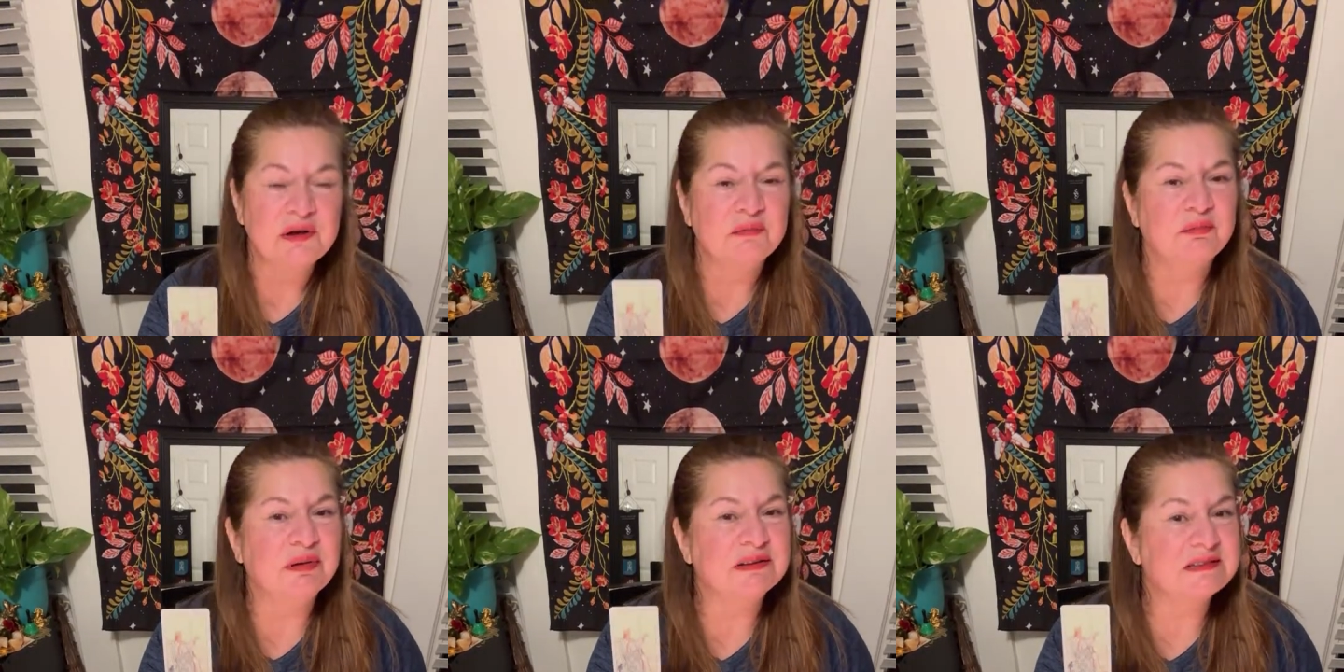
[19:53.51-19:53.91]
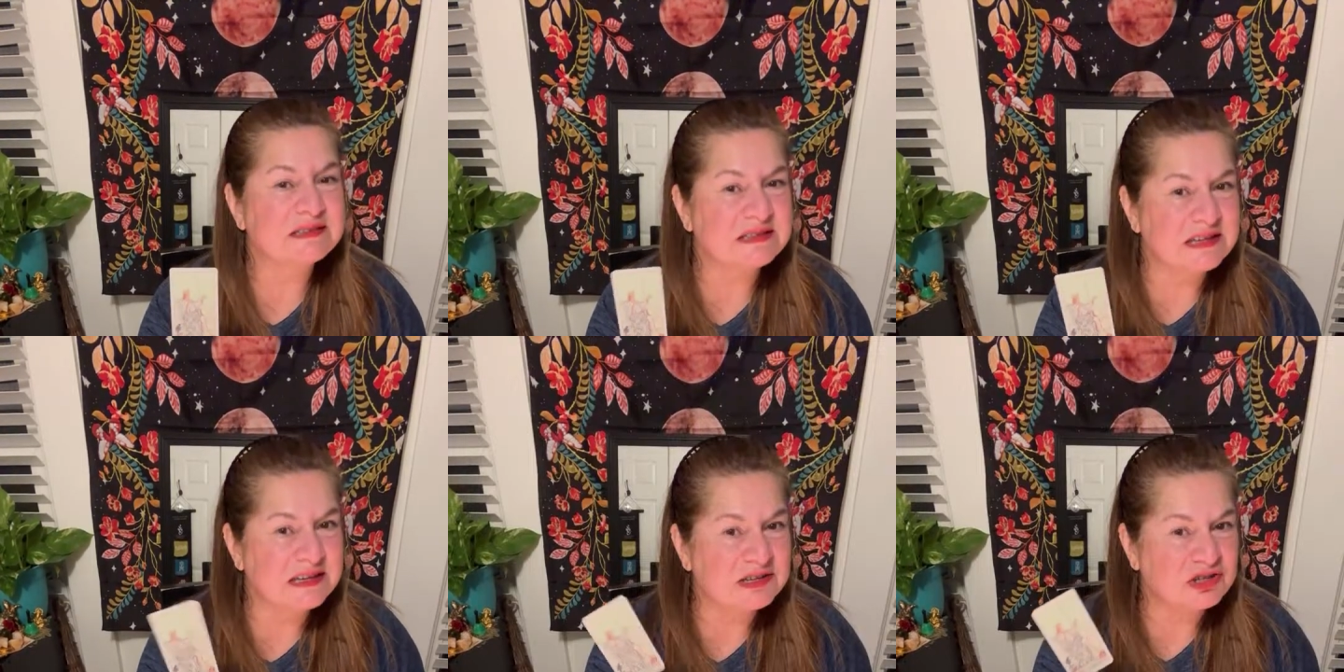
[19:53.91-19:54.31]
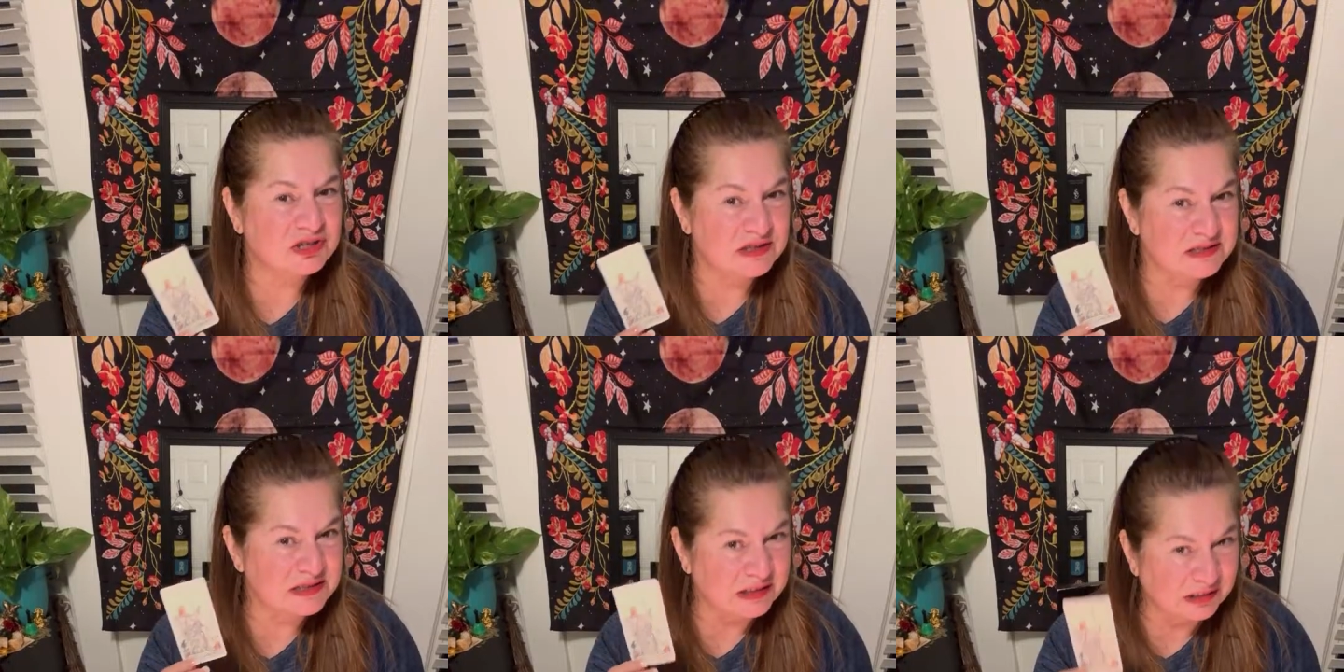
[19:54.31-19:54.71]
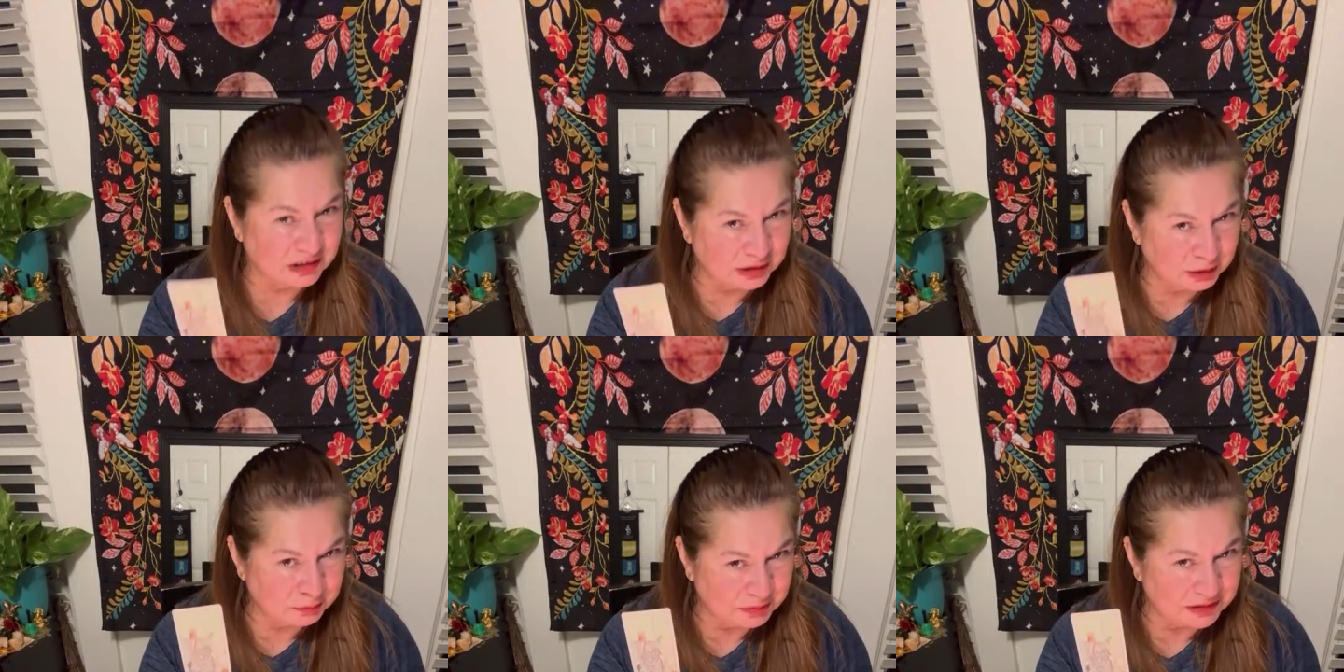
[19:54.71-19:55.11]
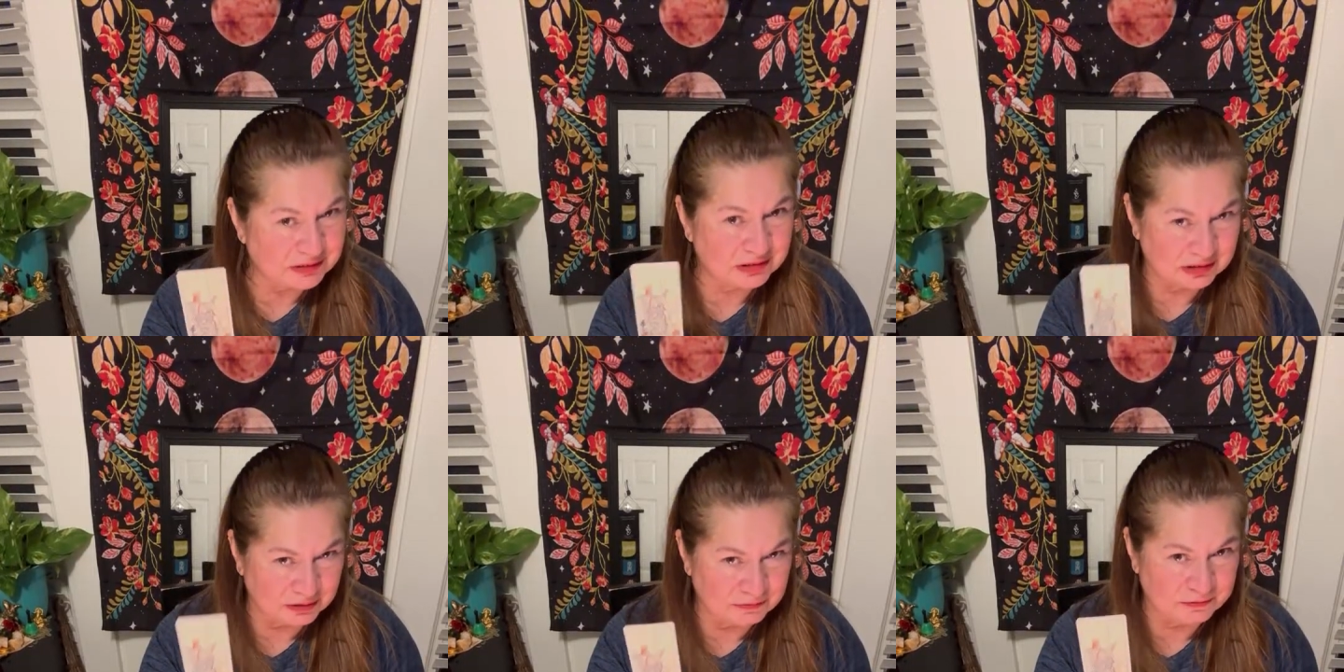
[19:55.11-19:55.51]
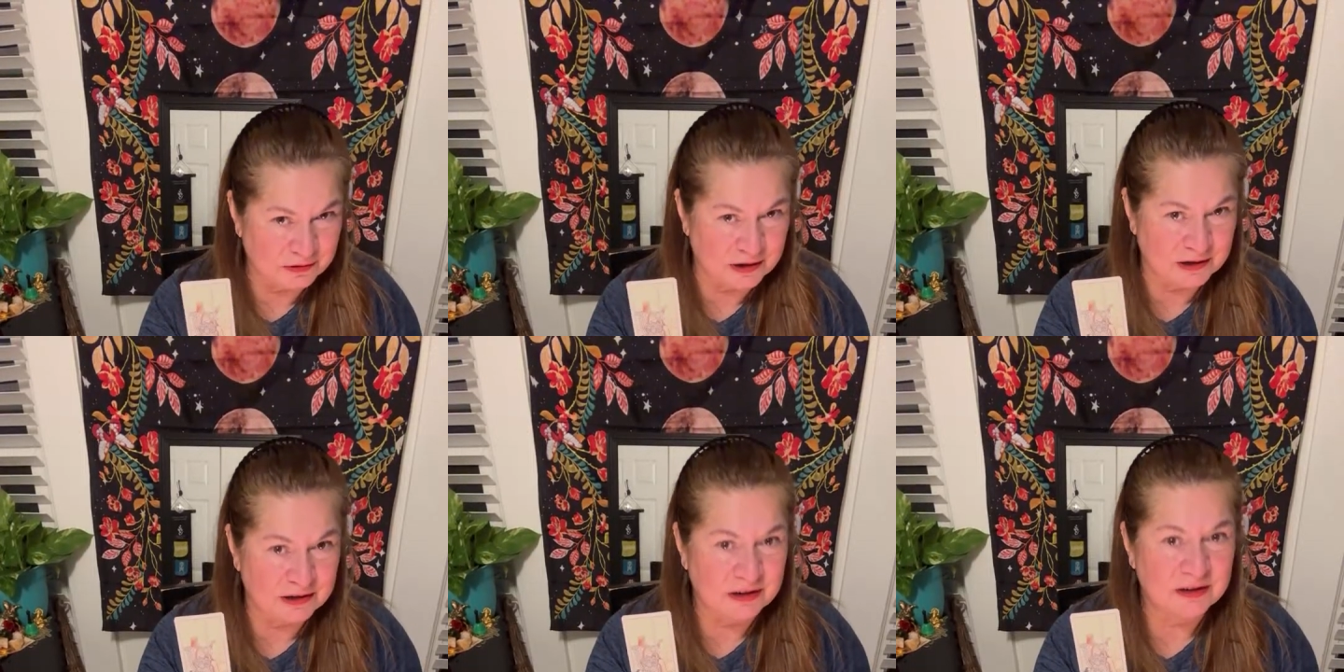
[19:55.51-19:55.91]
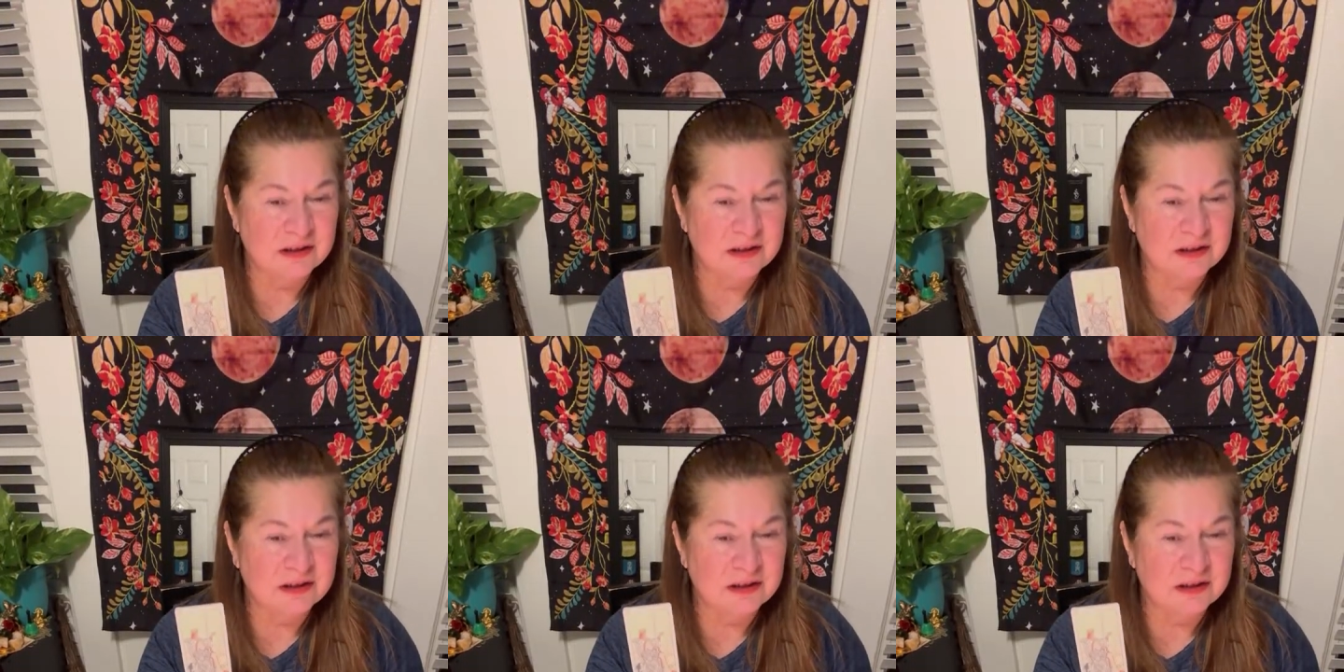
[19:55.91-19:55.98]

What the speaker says: But see, she's a little bit different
----------------
● **Work instructions**
Reproduce the entries above without change, omitting all pictures.

● **Output below**
[19:53.51-19:53.91]
[19:53.91-19:54.31]
[19:54.31-19:54.71]
[19:54.71-19:55.11]
[19:55.11-19:55.51]
[19:55.51-19:55.91]
[19:55.91-19:55.98]

What the speaker says: But see, she's a little bit different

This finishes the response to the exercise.